**Record excerpts**
• • • •

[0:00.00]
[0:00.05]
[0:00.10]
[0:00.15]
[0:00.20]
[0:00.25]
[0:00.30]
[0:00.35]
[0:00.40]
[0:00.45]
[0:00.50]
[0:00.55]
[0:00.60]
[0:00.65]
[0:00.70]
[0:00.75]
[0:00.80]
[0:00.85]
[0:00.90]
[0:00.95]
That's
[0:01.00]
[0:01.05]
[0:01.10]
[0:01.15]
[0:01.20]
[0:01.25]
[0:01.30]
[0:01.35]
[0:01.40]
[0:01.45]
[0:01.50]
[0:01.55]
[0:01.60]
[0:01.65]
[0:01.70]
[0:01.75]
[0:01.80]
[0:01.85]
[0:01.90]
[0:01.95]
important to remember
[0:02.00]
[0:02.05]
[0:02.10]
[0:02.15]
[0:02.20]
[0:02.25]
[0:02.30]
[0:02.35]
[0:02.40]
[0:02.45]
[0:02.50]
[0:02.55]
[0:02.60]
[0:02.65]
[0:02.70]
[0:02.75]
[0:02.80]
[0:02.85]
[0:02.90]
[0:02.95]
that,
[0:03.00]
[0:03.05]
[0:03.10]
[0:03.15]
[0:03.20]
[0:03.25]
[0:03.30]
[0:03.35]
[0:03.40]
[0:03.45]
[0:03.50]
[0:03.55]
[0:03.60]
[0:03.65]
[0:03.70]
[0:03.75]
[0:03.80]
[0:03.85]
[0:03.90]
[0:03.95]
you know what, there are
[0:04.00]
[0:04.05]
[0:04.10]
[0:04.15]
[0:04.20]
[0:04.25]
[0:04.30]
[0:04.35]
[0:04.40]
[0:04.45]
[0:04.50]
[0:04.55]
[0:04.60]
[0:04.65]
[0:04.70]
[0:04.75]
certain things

• • • •

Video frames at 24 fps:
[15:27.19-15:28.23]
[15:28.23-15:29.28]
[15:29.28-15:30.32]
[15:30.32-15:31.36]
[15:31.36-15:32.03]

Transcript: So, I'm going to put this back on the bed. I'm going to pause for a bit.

• • • •

Using the data above, reproduce exactly the lines from the line that contains "[15:27.19-15:28.23]" through the line that contains "Transcript: So, I'm", including both.

**Response below**
[15:27.19-15:28.23]
[15:28.23-15:29.28]
[15:29.28-15:30.32]
[15:30.32-15:31.36]
[15:31.36-15:32.03]

Transcript: So, I'm going to put this back on the bed. I'm going to pause for a bit.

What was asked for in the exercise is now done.